CD_CEYLAN Calculate drag coefficient of a sphere using the Ceylan correlation.
CD_CHENG Calculate drag coefficient of a sphere using the Cheng correlation.
CD_CLIFT Calculate drag coefficient of a sphere using the Clift correlation.
CD_CLIFT_GAUVIN Calculate drag coefficient of a sphere using the Clift-Gauvin correlation.
CD_ENGELUND Calculate drag coefficient of a sphere using the Engelund-Hansen correlation.
CD_FLEMMER_BANKS Calculate drag coefficient of a sphere using the Flemmer-Banks correlation.
CD_GRAF Calculate drag coefficient of a sphere using the Graf correlation.

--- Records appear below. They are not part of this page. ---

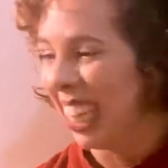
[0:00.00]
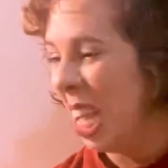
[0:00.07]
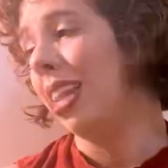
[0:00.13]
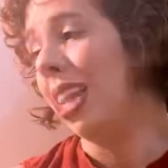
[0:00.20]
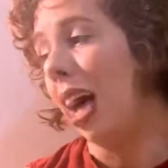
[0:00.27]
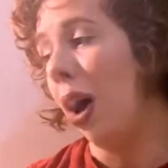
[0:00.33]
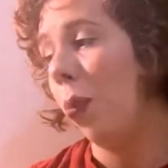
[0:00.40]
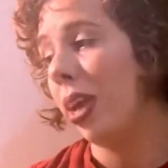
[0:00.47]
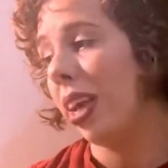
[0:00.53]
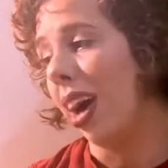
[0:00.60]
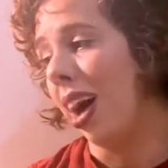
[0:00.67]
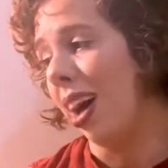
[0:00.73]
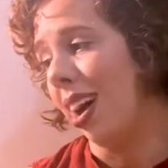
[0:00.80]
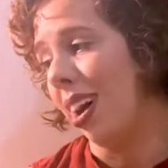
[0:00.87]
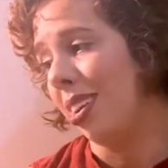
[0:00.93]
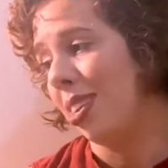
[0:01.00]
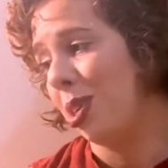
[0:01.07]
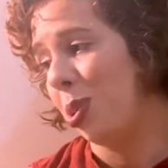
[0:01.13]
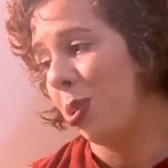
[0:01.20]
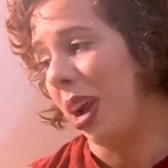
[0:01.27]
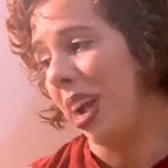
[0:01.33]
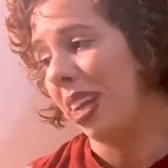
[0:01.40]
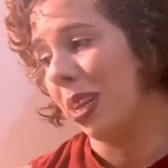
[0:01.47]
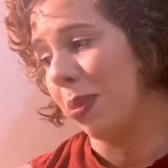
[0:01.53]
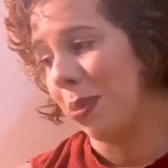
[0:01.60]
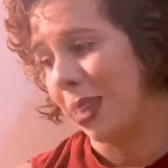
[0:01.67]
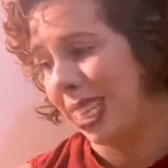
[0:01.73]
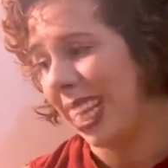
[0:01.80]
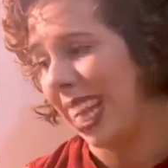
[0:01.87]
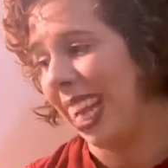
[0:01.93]
Now we got track number
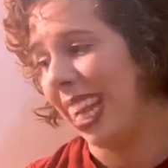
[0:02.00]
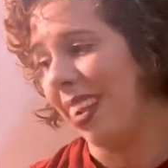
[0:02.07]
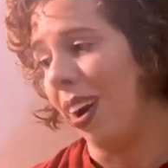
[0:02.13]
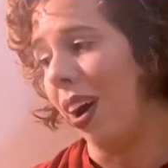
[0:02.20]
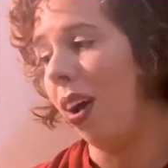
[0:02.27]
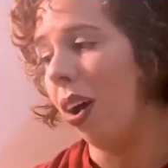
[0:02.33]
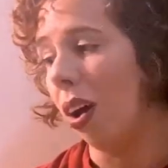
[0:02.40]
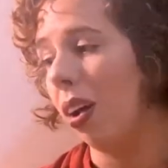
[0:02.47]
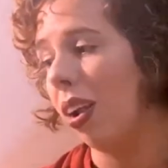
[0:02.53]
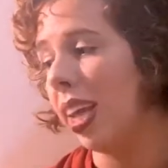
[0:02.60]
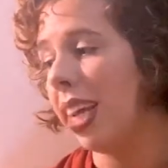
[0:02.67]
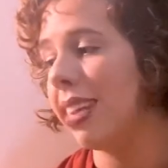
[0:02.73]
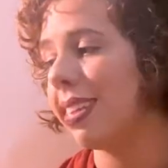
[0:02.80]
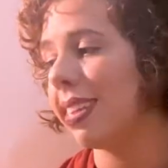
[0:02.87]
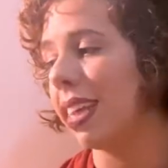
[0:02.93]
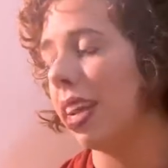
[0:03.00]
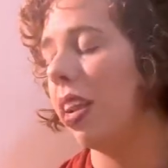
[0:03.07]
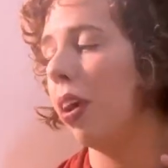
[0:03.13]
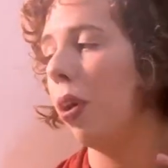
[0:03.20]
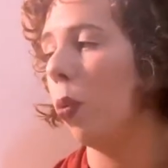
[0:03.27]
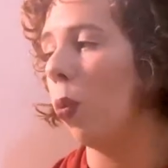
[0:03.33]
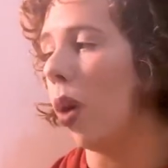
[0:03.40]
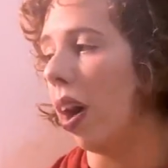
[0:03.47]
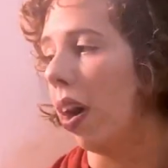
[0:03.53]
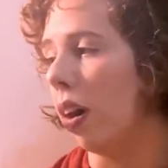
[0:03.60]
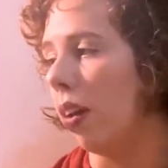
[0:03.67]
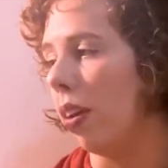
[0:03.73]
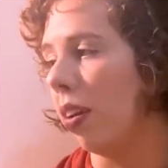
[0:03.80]
10, Harleys in Hawaii.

CD_HAIDER_LEV Calculate drag coefficient of a sphere using the Haider-Levenspiel correlation.
CD_KHAN_RICH Calculate drag coefficient of a sphere using the Khan-Richardson correlation.

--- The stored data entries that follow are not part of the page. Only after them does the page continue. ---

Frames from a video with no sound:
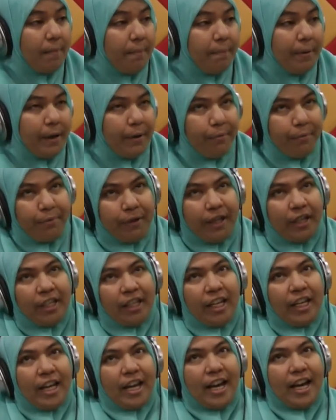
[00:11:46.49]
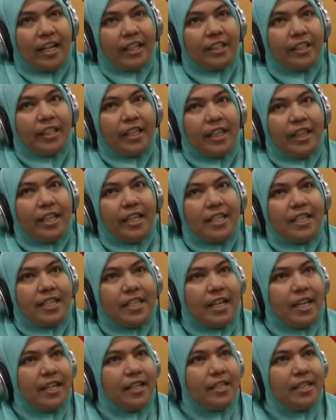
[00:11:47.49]
But really, actually, the
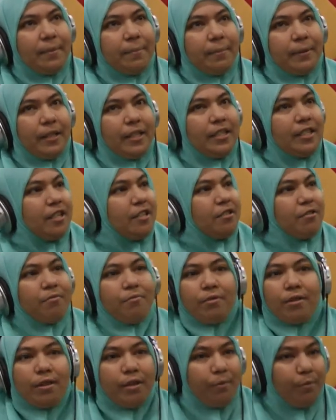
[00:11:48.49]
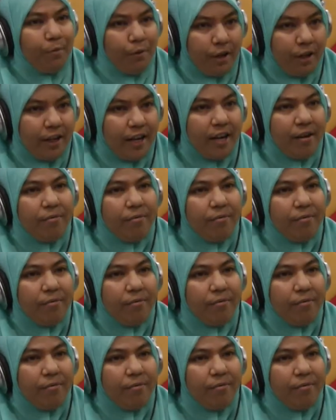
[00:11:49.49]
insanity plea doesn't really work.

CD_MIKHAILOV Calculate drag coefficient of a sphere using the Mikhailov-Freire correlation.
CD_MORRISON Calculate drag coefficient of a sphere using the Morrison correlation.
CD_MORSI_ALEX Calculate drag coefficient of a sphere using the Morsi-Alexander correlation.
CD_ROUSE Calculate drag coefficient of a sphere using the Rouse correlation.
CD_SONG_XU Calculate drag coefficient of a particle using the Song-Xu correlation for spherical and non-spherical particles.
CD_STOKES Calculate drag coefficient of a sphere using Stokes law (Cd = 24/Re).
CD_SWAMEE_OJHA Calculate drag coefficient of a sphere using the Swamee-Ojha correlation.
CD_TERFOUS Calculate drag coefficient of a sphere using the Terfous correlation.
CD_YEN Calculate drag coefficient of a sphere using the Yen correlation.
DRAG_SPHERE Calculate the drag coefficient of a sphere using various correlations based on Reynolds number.
SPHERE_FALL_DIST Calculate distance traveled by a falling sphere after a given time.
SPHERE_VEL_AT_T Calculate the velocity of a falling sphere after a given time.
TIME_V_TERMINAL Calculate time for a particle in Stokes regime to reach terminal velocity.
V_TERMINAL Calculate terminal velocity of a falling sphere using drag coefficient correlations.